(Saved data entries)
☆ ☆ ☆ ☆ ☆ ☆ ☆
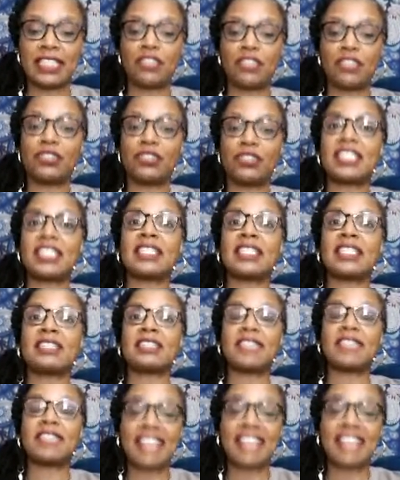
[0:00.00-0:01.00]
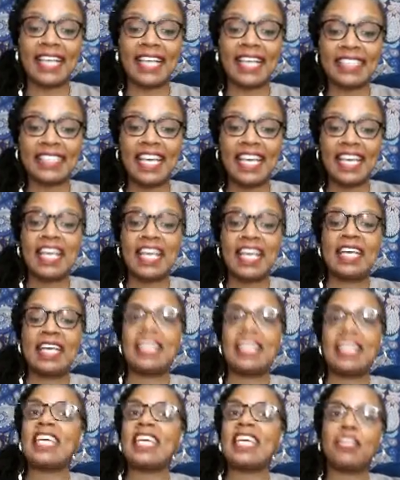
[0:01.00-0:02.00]
Your sense of sight,
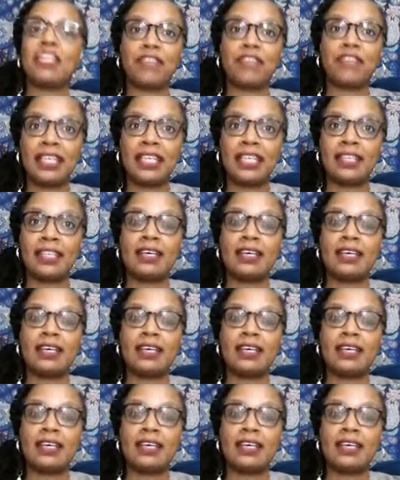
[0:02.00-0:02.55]
hearing,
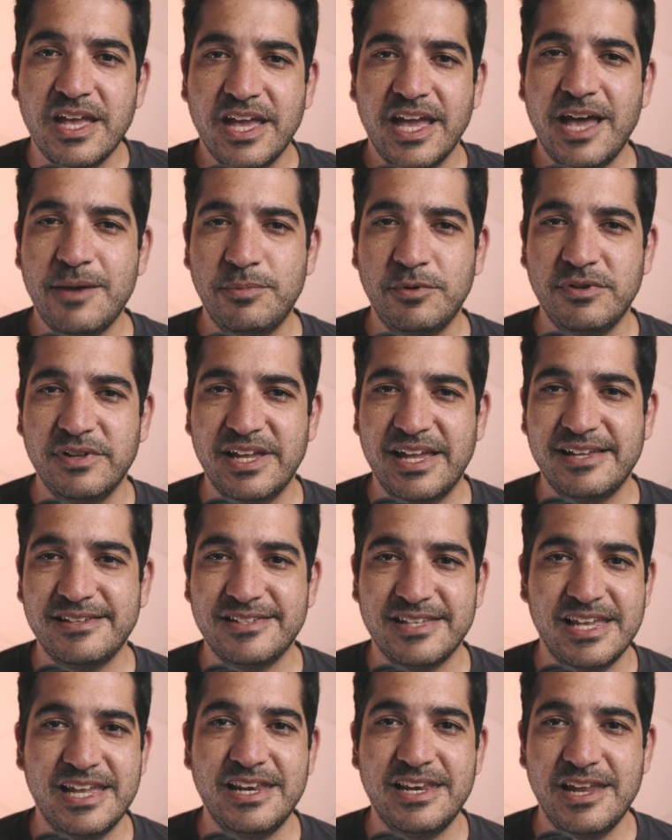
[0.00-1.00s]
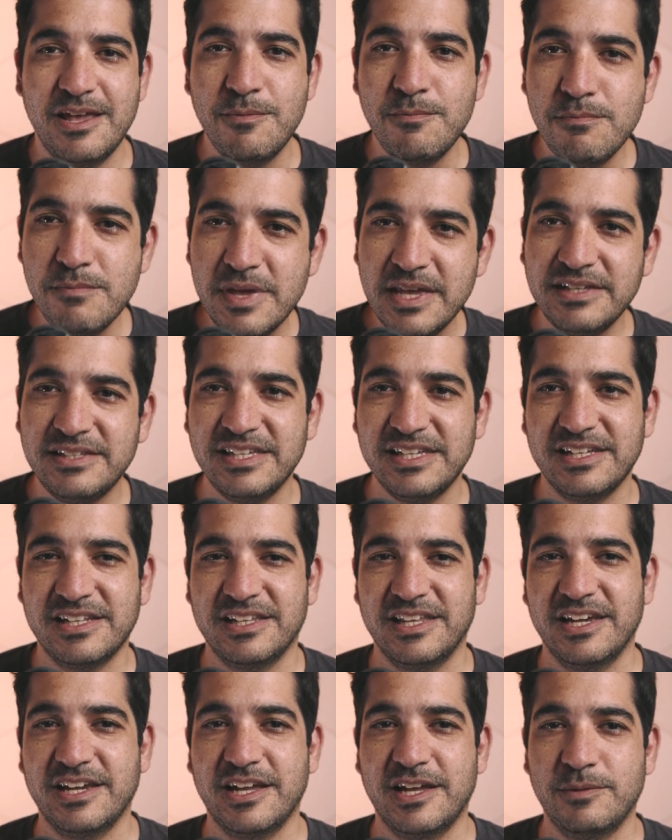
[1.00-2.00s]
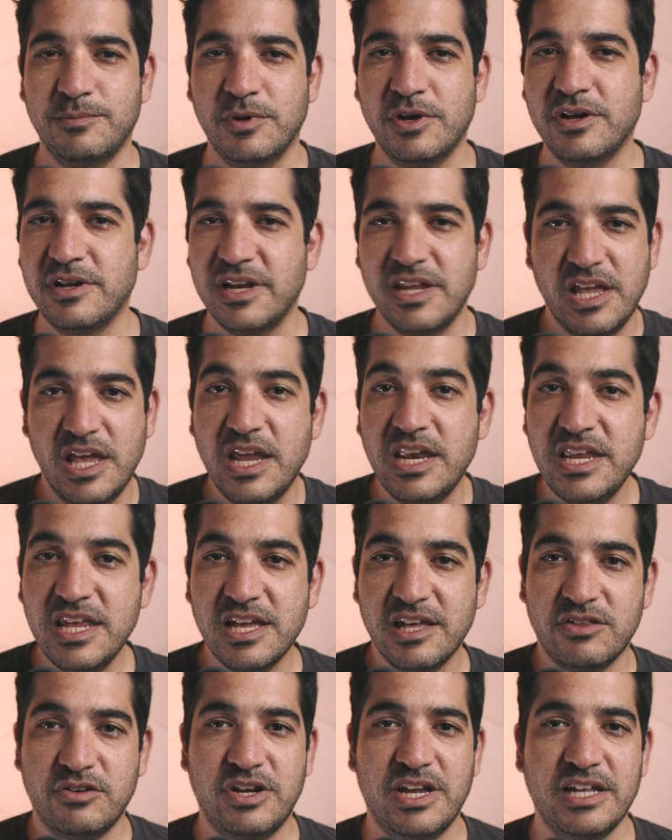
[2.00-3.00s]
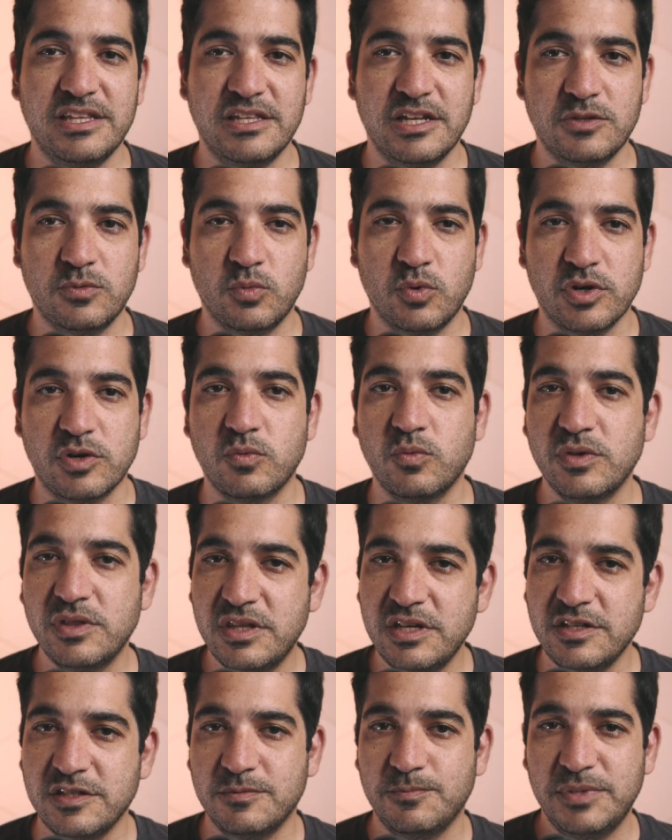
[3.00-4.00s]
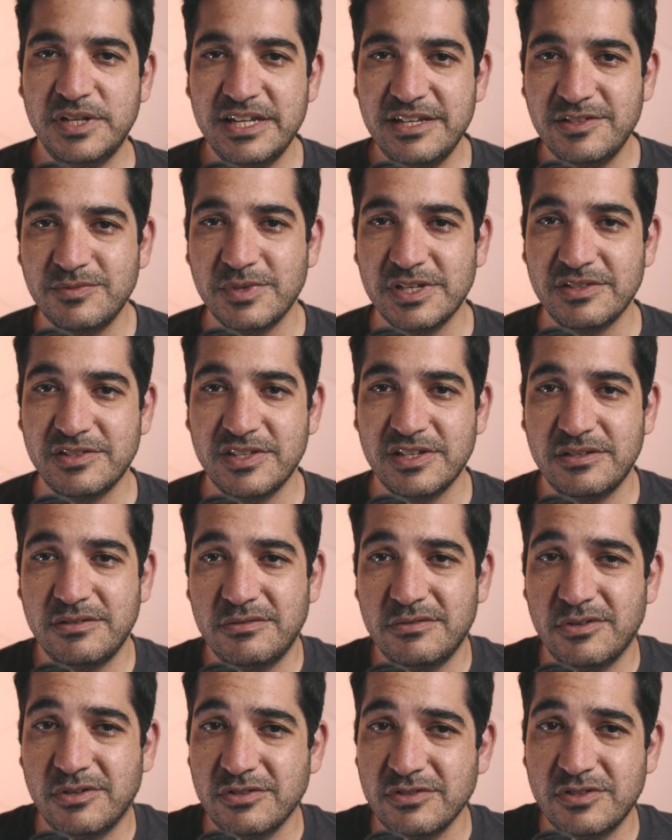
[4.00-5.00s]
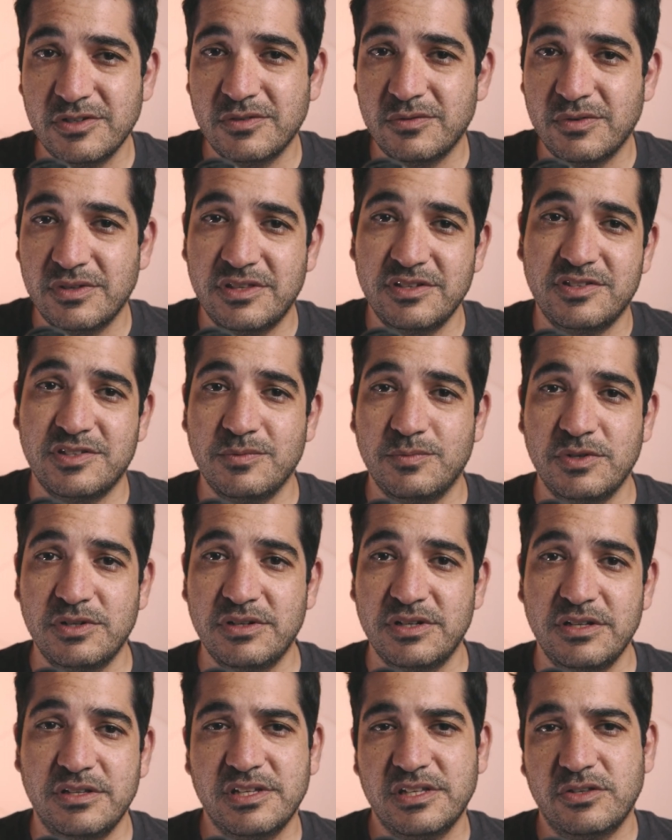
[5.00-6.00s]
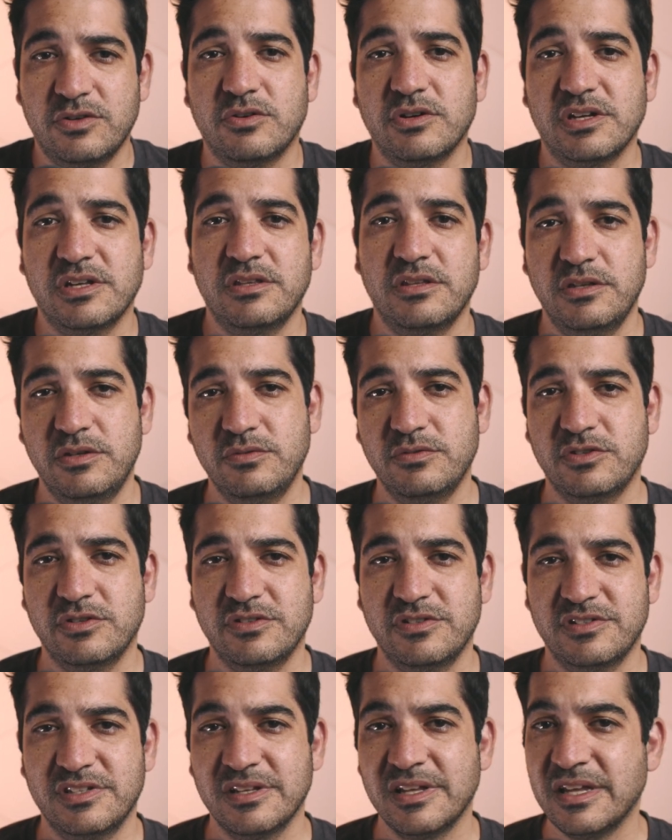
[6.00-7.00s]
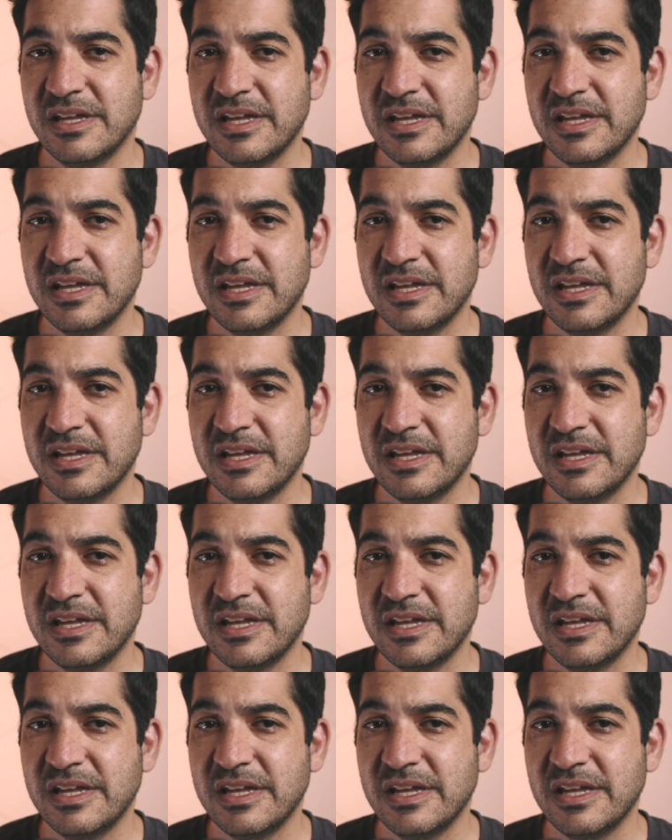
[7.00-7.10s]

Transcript: Apple has an amazing leg up on any other ad network with these placements and also with its ability to target users.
☆ ☆ ☆ ☆ ☆ ☆ ☆
* _INSTRUCTIONS TO FOLLOW_:
Transcribe every record above exactly, leaving out the pictures.

* _ANSWER SECTION_:
[0:00.00-0:01.00]
[0:01.00-0:02.00]
Your sense of sight,
[0:02.00-0:02.55]
hearing,
[0.00-1.00s]
[1.00-2.00s]
[2.00-3.00s]
[3.00-4.00s]
[4.00-5.00s]
[5.00-6.00s]
[6.00-7.00s]
[7.00-7.10s]

Transcript: Apple has an amazing leg up on any other ad network with these placements and also with its ability to target users.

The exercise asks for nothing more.